To qualify for an Olympic Games in Modern Pentathlon, athletes must reach a minimum standard. Prior to the 2008 Summer Olympics, Spence met the standard required to qualify for the Games, but as there are only two spots in each team for the sport she wasn't selected for the British team, Heather Fell and Katy Livingston were chosen instead. In 2009, she contemplated retiring from the sport, and returned to the family home in Scotland but following an early morning run in sub-zero temperatures, she decided she still had the passion to compete.
She finished 3rd (or Bronze) at the 2011 World Modern Pentathlon World Cup.
She finished in eight place at the 2011 World Modern Pentathlon Championships. At the first World Cup event of 2012, held in Charlotte, North Carolina, she took the silver medal in second place. She was leading going into the final event, the run/shoot discipline, but was overtaken by Lena Schoneborn, the reigning Olympic champion.
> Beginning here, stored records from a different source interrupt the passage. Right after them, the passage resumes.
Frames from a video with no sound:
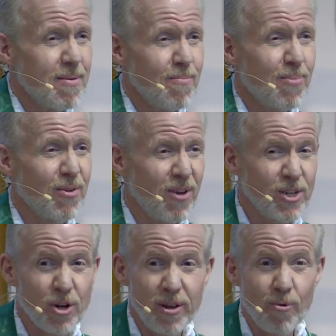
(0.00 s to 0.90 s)
But
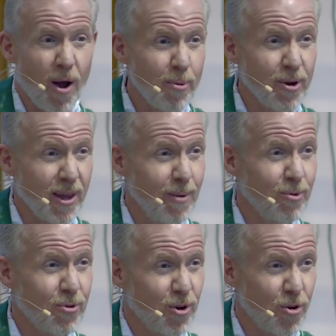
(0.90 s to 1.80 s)
eventually, Robert came
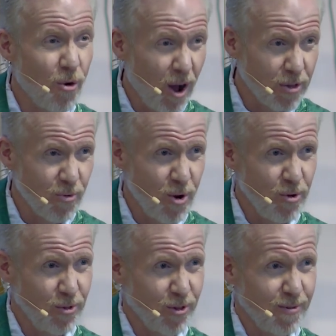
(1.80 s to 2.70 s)
to a
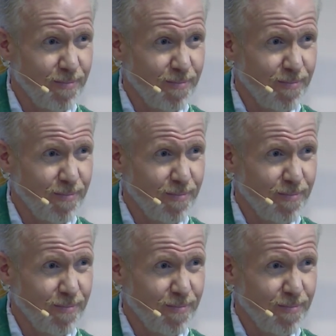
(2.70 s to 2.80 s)
crossroads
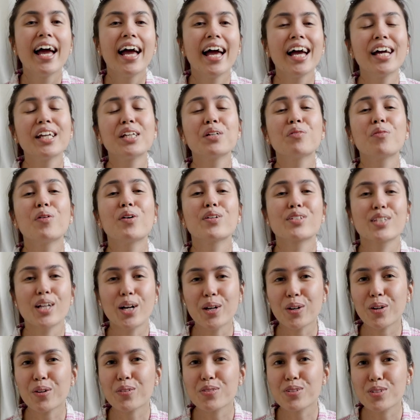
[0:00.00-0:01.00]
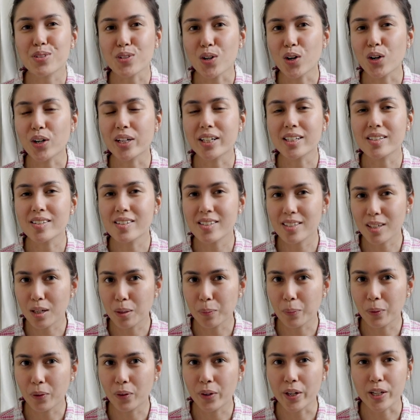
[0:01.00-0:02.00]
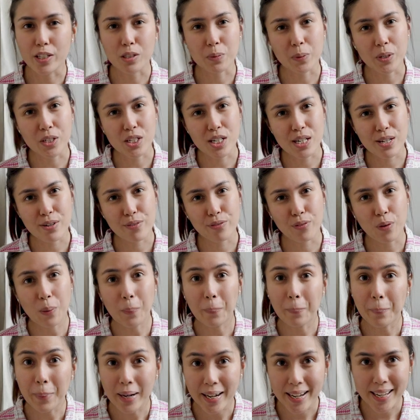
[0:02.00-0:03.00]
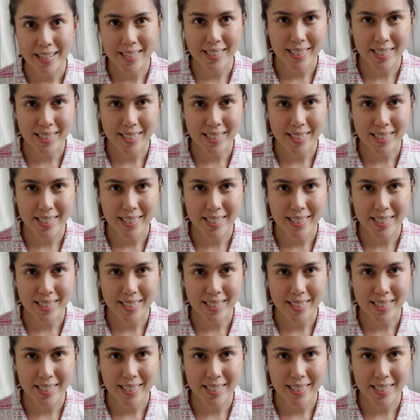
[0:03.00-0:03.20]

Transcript: and it was out of stock in Singapore, especially for my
She entered the 2012 World Modern Pentathlon Championships ranked in 5th place in the world rankings. She achieved the gold medal position coming from 37 seconds behind the leader in the final discipline, becoming the first British woman to win the individual gold at the Pentathlon World Championships since Steph Cook in 2001. That result, combined with the bronze medal won by Samantha Murray and a 15th-place finish by Heather Fell resulted in the three athletes also winning the women's team gold medal as well.

Following her gold medal at the 2012 World Championships, she was considered one of the favourites to be chosen for one of the two spots for the women's Pentathlon in the British team for the 2012 Summer Olympics along with Samantha Murray. Due to her placing at the Championships, she was deemed to have met the minimum standard required to compete at the Games, along with Murray and Freyja Prentice who qualified at the 2011 European Championships. She has described qualifying for an Olympic Games as a lifelong dream, saying "When I think about it I get goosebumps. I feel quite emotional about the idea of hopefully standing on that start line." Prior to the 2012 Summer Olympics, she is ranked 4th in the world, the highest-ranked British athlete. Her selection as part of the British team at the 2012 Games was announced on 8 June.

==Personal life==
She has an ambition to be the host of the BBC One sports quiz show A Question of Sport. She trains at the University of Bath.